Quelques pages de plus n’auraient cependant pas été superflues. Elles auraient permis à l’auteur de contextualiser encore
mieux son propos. En effet, Yankaya établit
la sociogenèse de la bourgeoisie religieuse à
partir des années 1970. Or, l’empowerment
de cette dernière ne peut être pleinement
apprécié qu’au regard des événements
ayant permis l’avènement de la bourgeoisie laïque représentée par le Tüsiad.
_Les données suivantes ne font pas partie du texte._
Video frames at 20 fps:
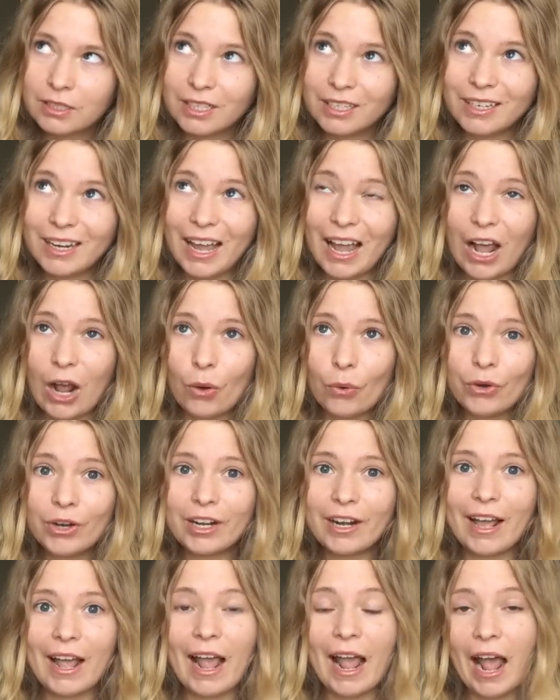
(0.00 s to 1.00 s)
an hour
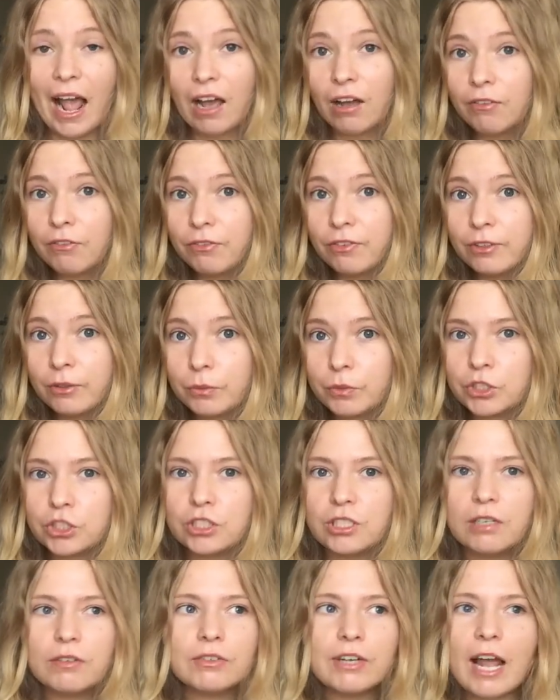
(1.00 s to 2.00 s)
and a half,
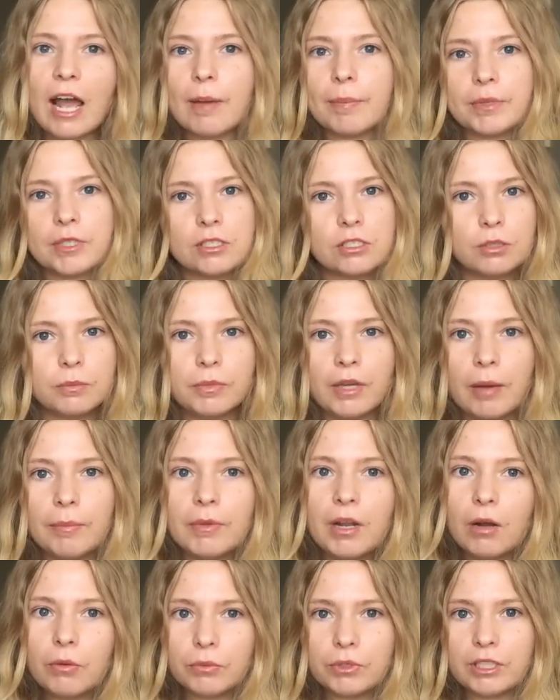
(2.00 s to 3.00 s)
which never happens to me.
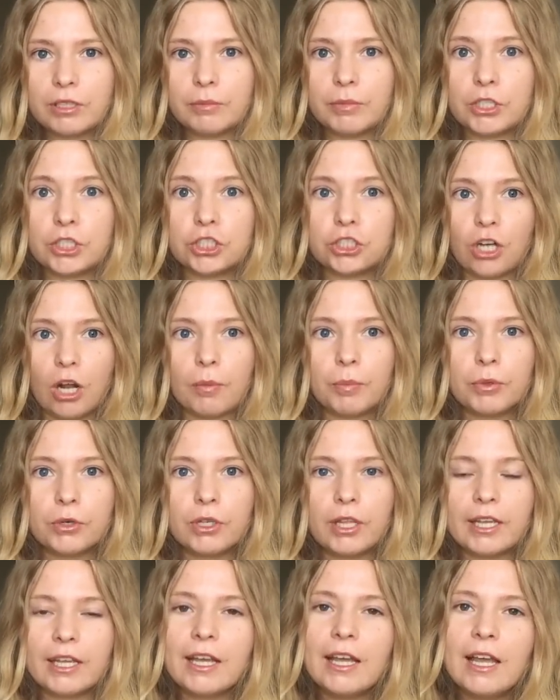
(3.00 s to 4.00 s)
I'm not really a big shopper.
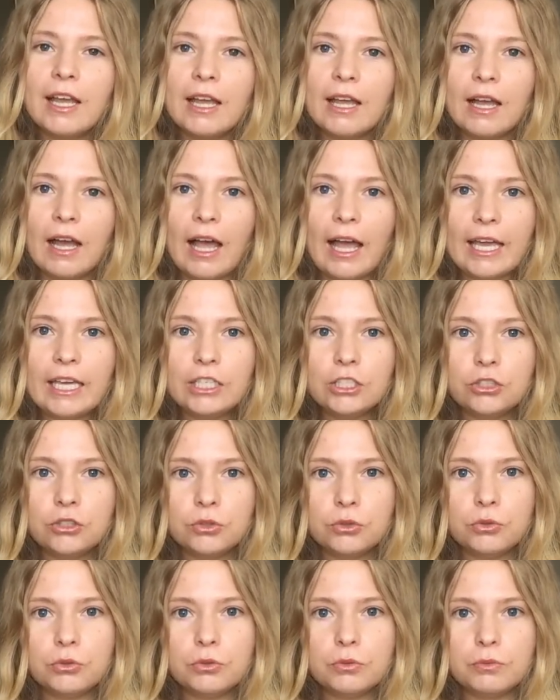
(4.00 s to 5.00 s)
Like I
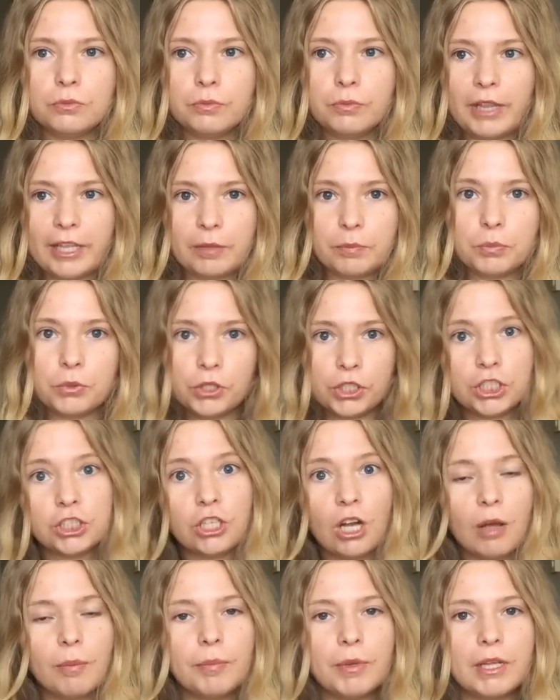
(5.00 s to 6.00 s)
do like
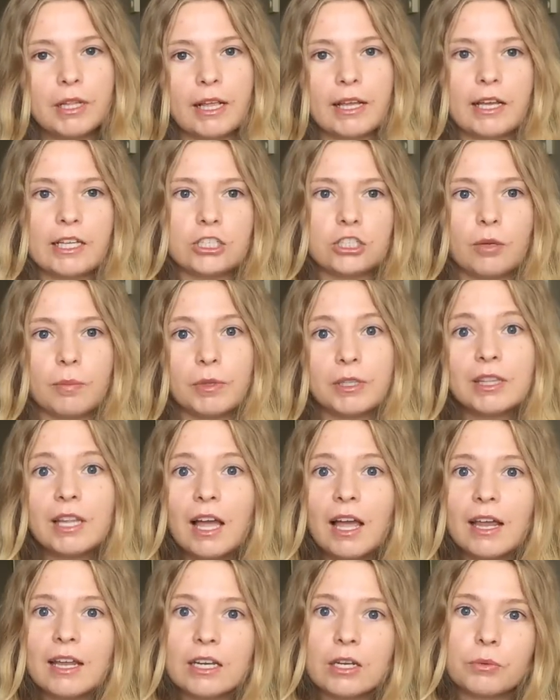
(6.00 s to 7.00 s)
pre-shopping, like I shop
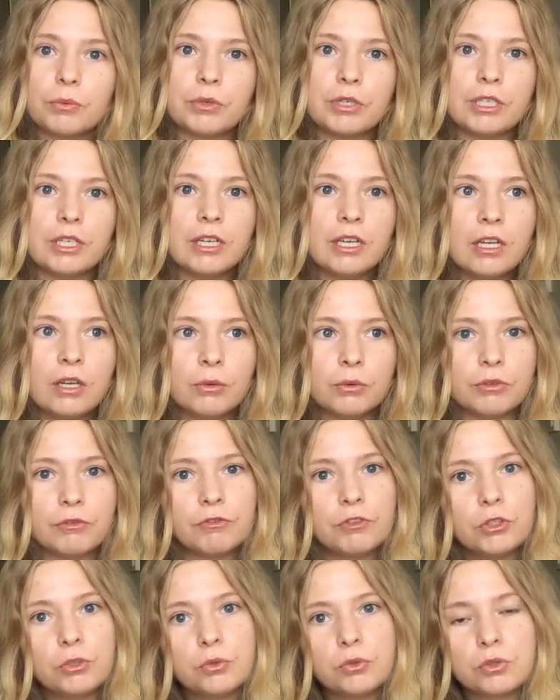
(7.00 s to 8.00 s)
online, I read
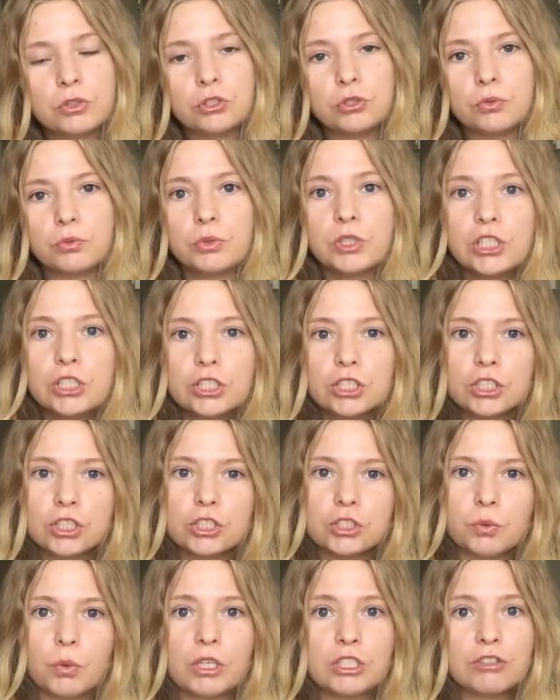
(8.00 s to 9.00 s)
reviews, do
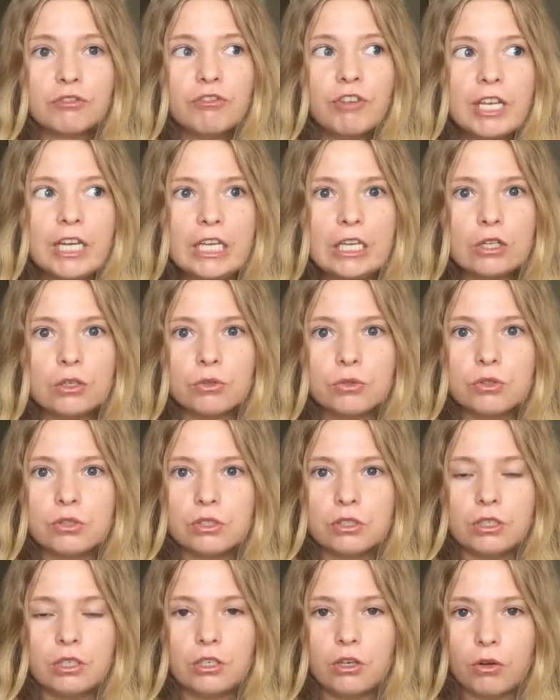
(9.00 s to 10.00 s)
research, watch
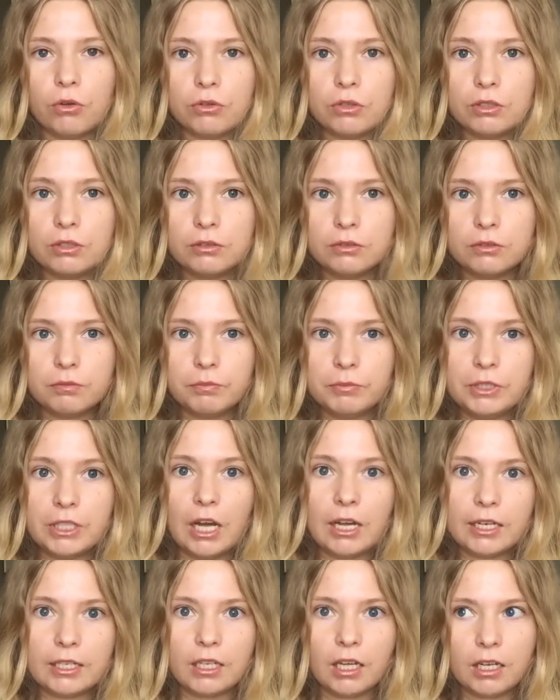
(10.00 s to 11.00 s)
videos, you know,
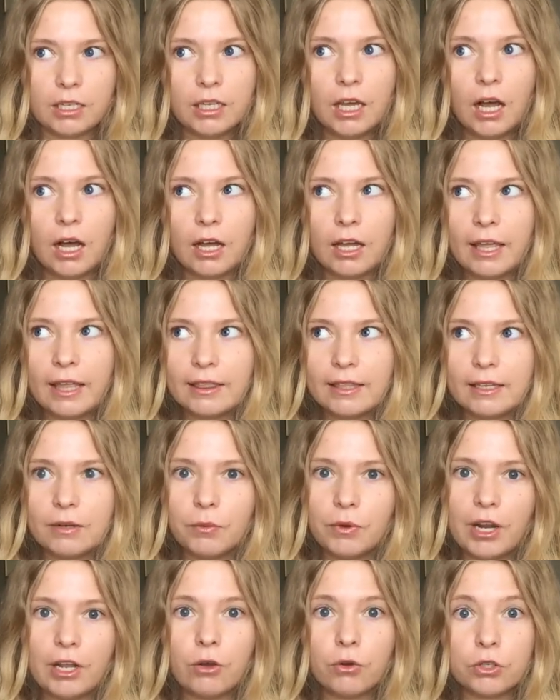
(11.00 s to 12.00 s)
yada yada yada and then
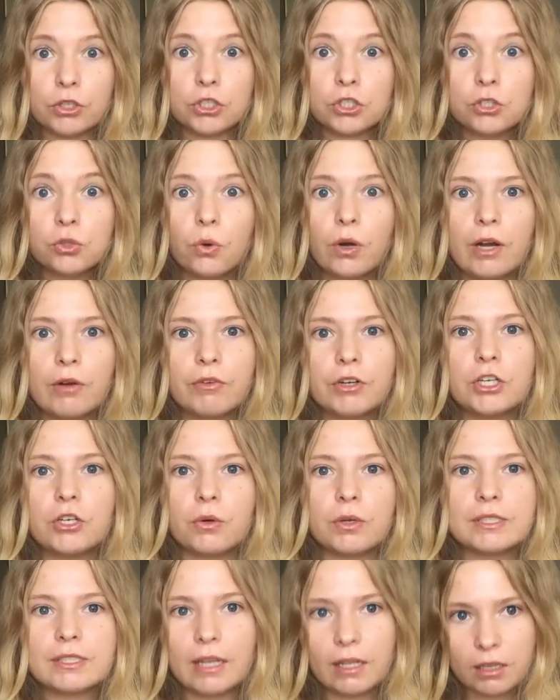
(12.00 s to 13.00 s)
when i go to the store i already
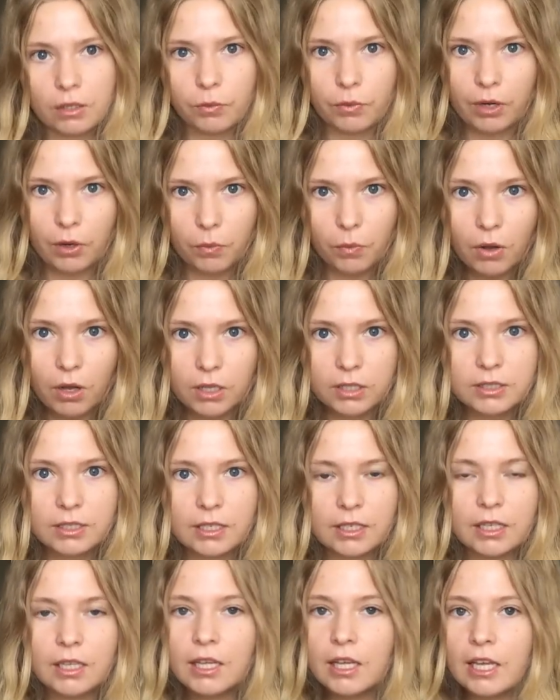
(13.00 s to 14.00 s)
know exactly what i want
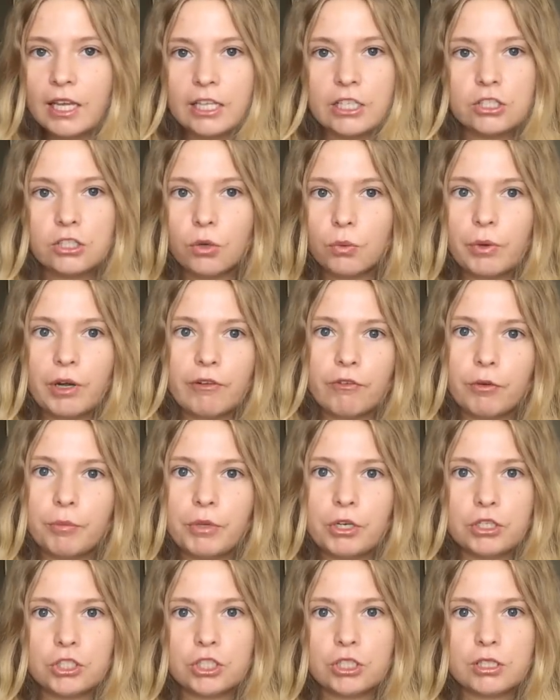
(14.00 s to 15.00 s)
and it, it's so rare for
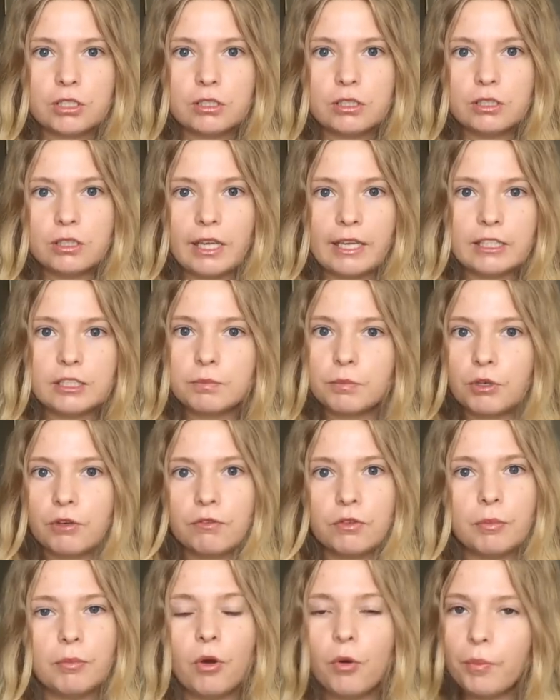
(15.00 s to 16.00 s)
me to just like spur
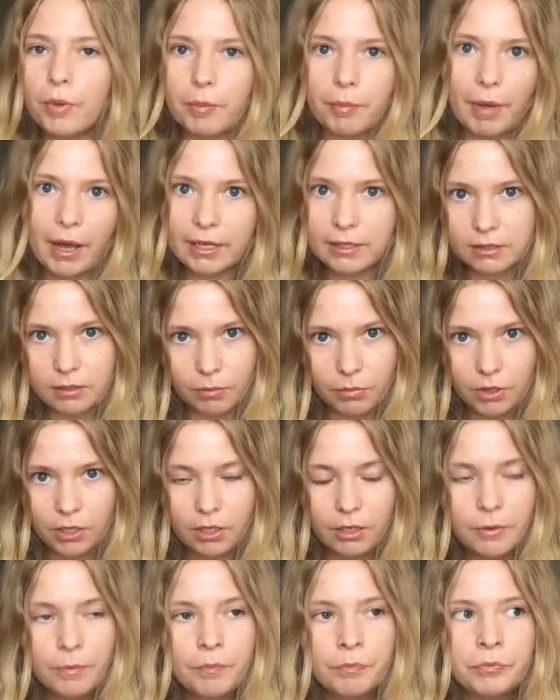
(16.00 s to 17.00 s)
of the moment buy
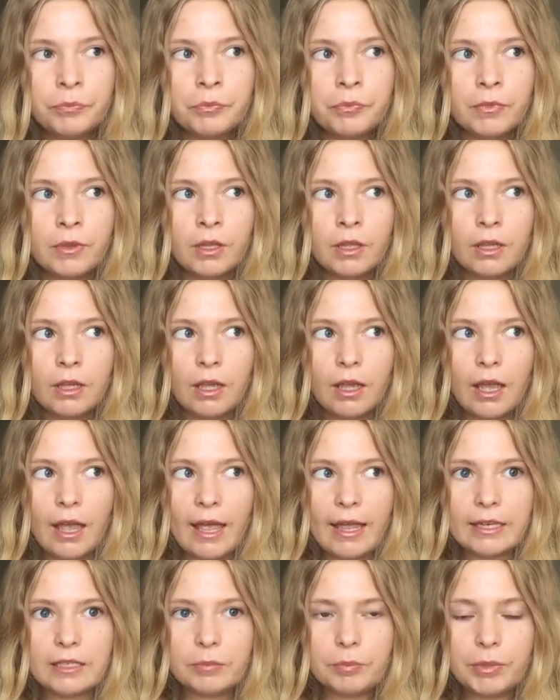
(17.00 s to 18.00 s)
something
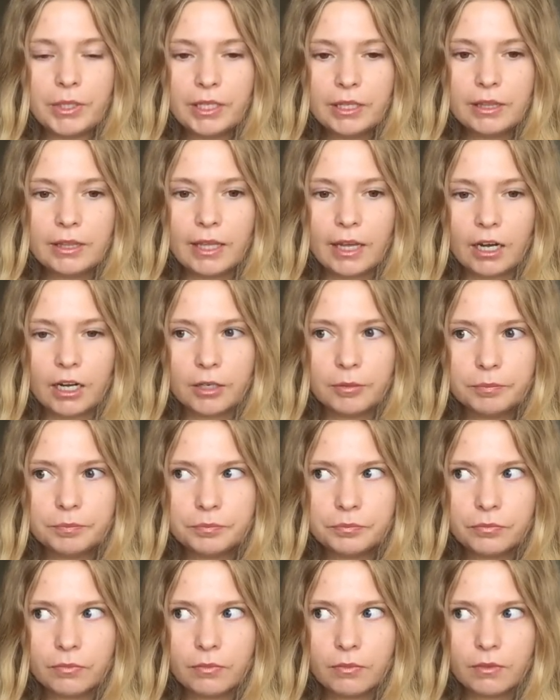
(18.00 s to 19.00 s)
and being there
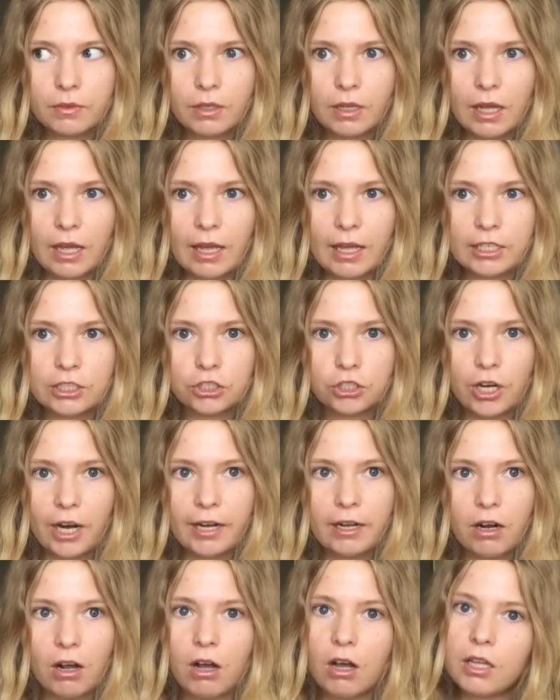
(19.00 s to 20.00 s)
i
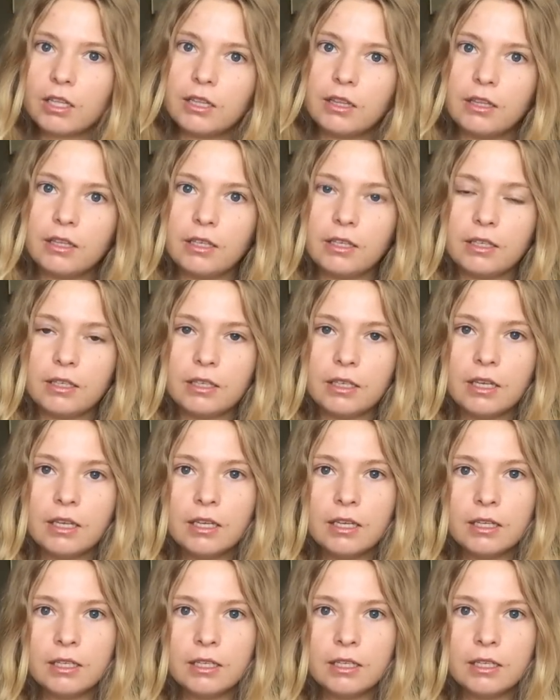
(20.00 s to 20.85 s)
tried on the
Une
perspective historique de long terme aurait
de surcroît présenté l’avantage de répondre
à la question suivante : dans quelle mesure
le cas turc est-il transposable et pourrait
constituer un « modèle » comme l’indique
le sous-titre de l’ouvrage ? Cette question
est loin d’être anecdotique car, comme l’explique l’auteur et comme le rappelle Gilles
Kepel dans sa préface, l’expérience turque
sert de référence aux révolutionnaires du
monde arabe.
C’est néanmoins un moindre mal. Le lecteur désirant en savoir plus sur l’histoire
des transformations sociétales en Turquie
peut parfaitement consulter en parallèle un
ouvrage sur l’histoire du pays depuis un
siècle ou même depuis le début de l’empire
ottoman (cf. par exemple Bozarslan4 ).
En définitive, c’est parce que c’est un
bon livre que La nouvelle bourgeoisie islamique (par ailleurs aussi lauréat du prix littéraire France-Turquie 2013)„ non seulement,
apporte des réponses mais pose aussi des
questions. Au-delà du cas turc et outre les
interrogations sur la généralisation de son
expérience, il ouvre des pistes de réflexions
sur des thèmes aussi divers que la responsabilité sociale de l’entreprise, les relations
entre économie et éthique, économie et religion, le rôle des élites dans le changement
social, etc. C’est ce qui en fait un livre de
qualité qui mérite d’être lu.
Ilyess El Karouni
Université Paris VIII
4 Bozarslan H., 2007, Histoire de la Turquie contemporaine, Paris, La Découverte (coll. « Repères ») ; Bozarslan H., 2013,
Histoire de la Turquie : de l’empire à nos jours, Paris, éditions Tallandier.